4. Better calorie regulation

A study in the Proceedings of the National Academy of Sciences of the United States of America finds that an individual’s sleep patterns can influence the hormones inside the body which are responsible for appetite.

Getting enough sleep then will make an individual to consume fewer calories throughout the day. On the contrary, when one did not get enough sleep, they tend to eat more calories a day.

5. Lower risk of heart disease

High blood pressure contributes to the higher risk of heart disease. As suggested by the Centers for Disease Control and Prevention (CDC), getting sufficient sleep every night allows the bodys blood pressure to regulate itself.

6. Stronger immune system

Sleep enables the body to repair, regenerate, and recover, including to strenghten the immune system. Many studies suggest that getting a better sleep quality can support the body to fight off infection.

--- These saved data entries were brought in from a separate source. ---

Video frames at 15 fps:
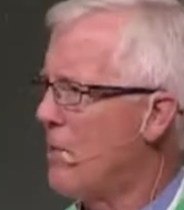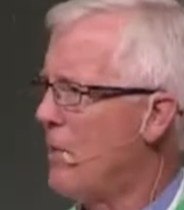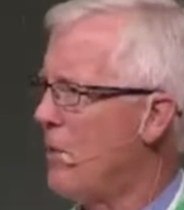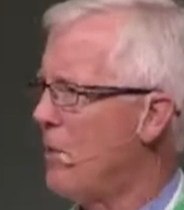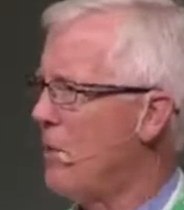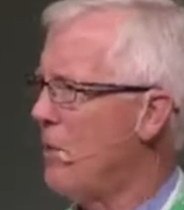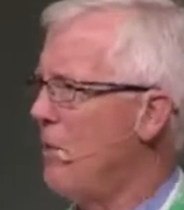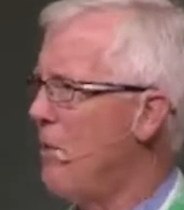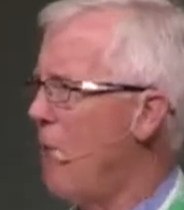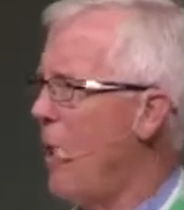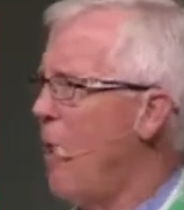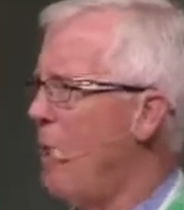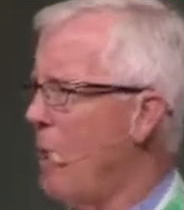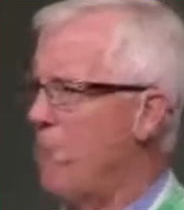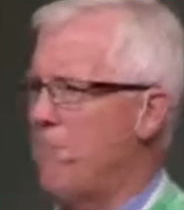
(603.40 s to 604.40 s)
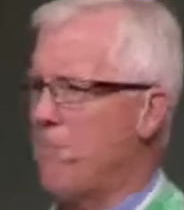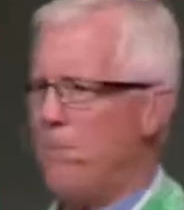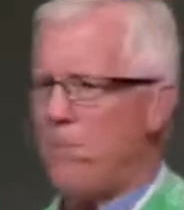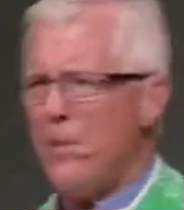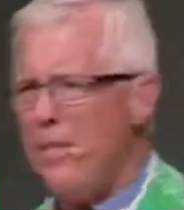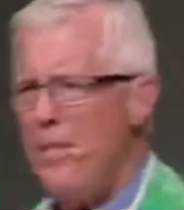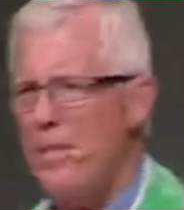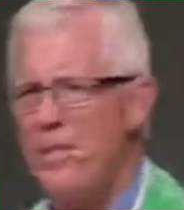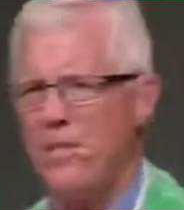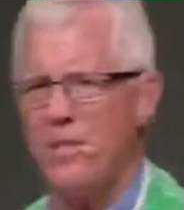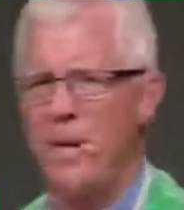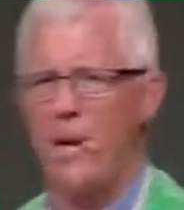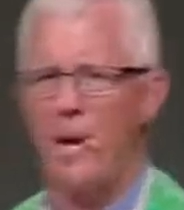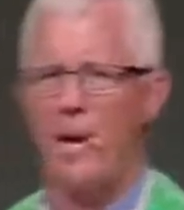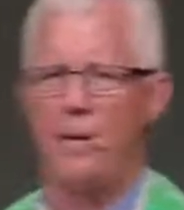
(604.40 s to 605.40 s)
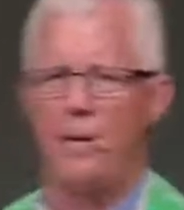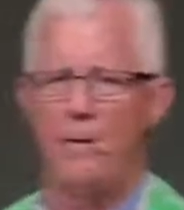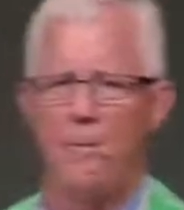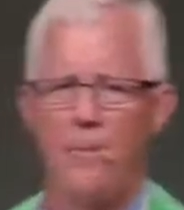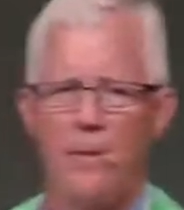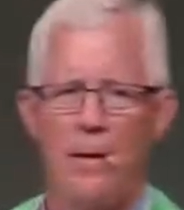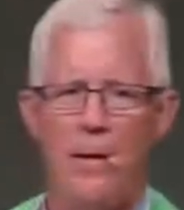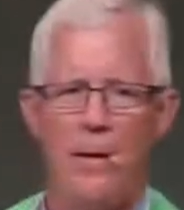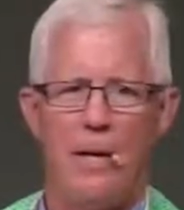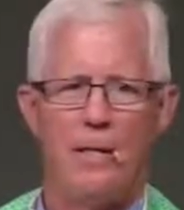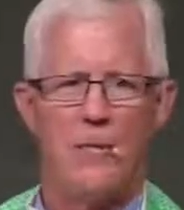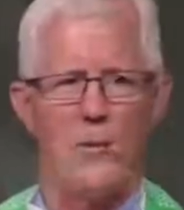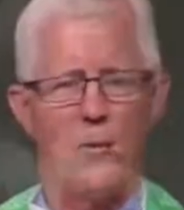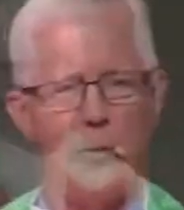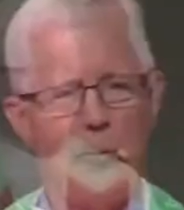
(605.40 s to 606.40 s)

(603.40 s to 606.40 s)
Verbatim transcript: he didn't know how he could please God. And so whenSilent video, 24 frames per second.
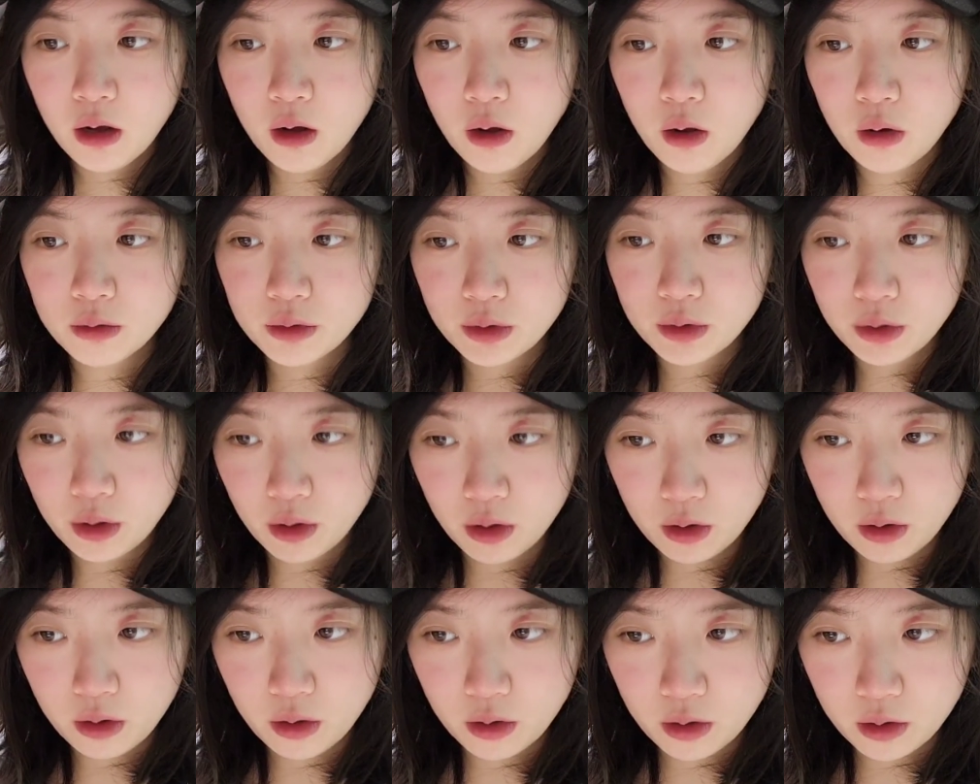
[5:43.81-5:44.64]

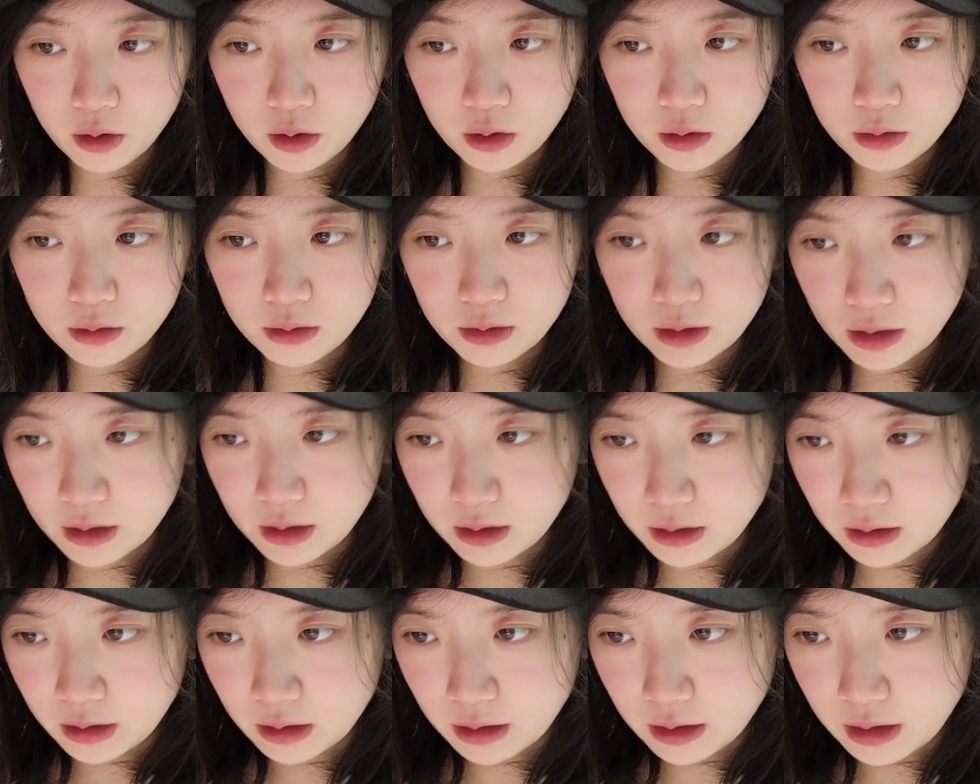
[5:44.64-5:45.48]
Hontoho
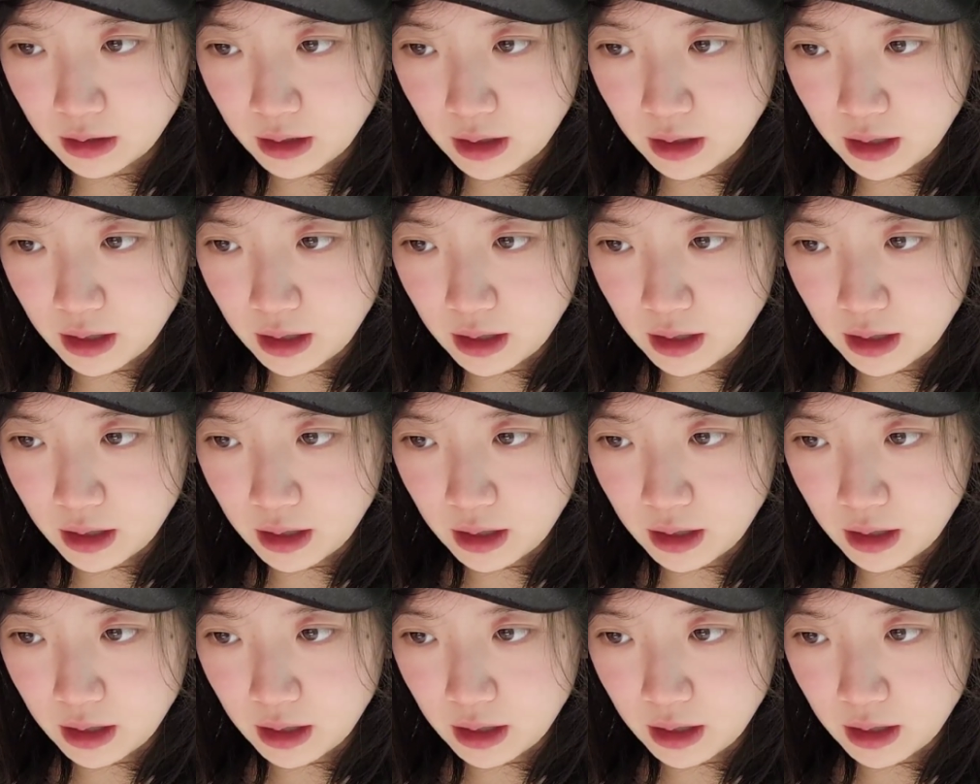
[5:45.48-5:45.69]
nung,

7. Increase social and emotional intelligence

Sleep has connections to individuals’ social and emotional intelligence. Somebody who doesn’t get enough rest tends to have issues with noticing others’ emotions and expressions.

For instance, one study in the Journal of Sleep Research found that an individual has less emotional empathy when they do not get enough sleep.

8. Lower inflammation

There is a connection between getting enough sleep and the decreasing inflammation in the body. For instance, a study in the World Journal of Gastroenterology finds a connection between lack of sleep and inflammatory bowel diseases that affects individual’s gastrointestinal tract. The investigation indicates that lack of sleep can add to these diseases and vice versa.

9. Prevent depression

The relation between sleep and emotional well-being has been the subject of many researches for quite a while. The conslusion is that there is a connection between poor sleep patterns and depression.

JAMA Psychiatry found that a lack of sleep is one of the main factors which motivate people to die from suicide over 10 years. Another study in the Australian and New Zealand Journal of Psychiatry finds that people with sleep disorders like insomnia tend to show signs of depression.